== PROBLEM DETAILS ==
Excluding any images, copy all of the lines below precisely as written.

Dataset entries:
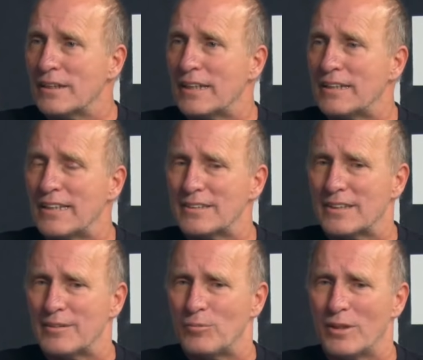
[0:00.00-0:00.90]
And he
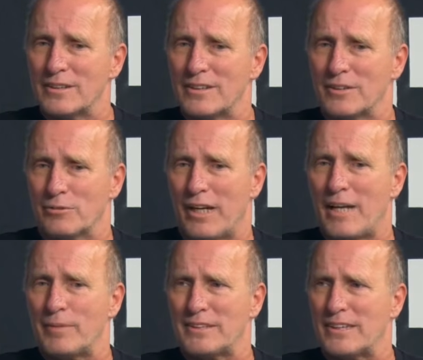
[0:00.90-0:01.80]
said, "It wasn't a
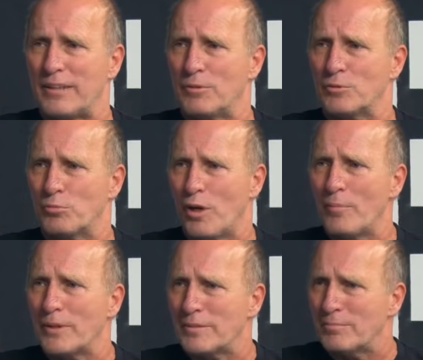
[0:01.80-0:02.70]
grab." He said, "He was
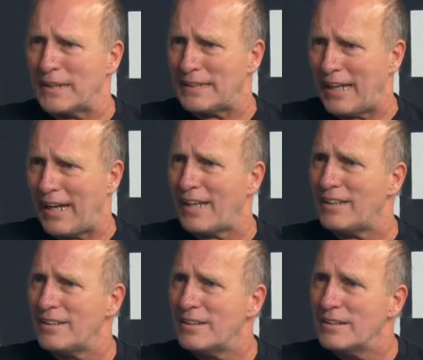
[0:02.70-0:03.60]
rubbing me, Dad."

== SOLUTION FOR THIS PROBLEM ==
[0:00.00-0:00.90]
And he
[0:00.90-0:01.80]
said, "It wasn't a
[0:01.80-0:02.70]
grab." He said, "He was
[0:02.70-0:03.60]
rubbing me, Dad."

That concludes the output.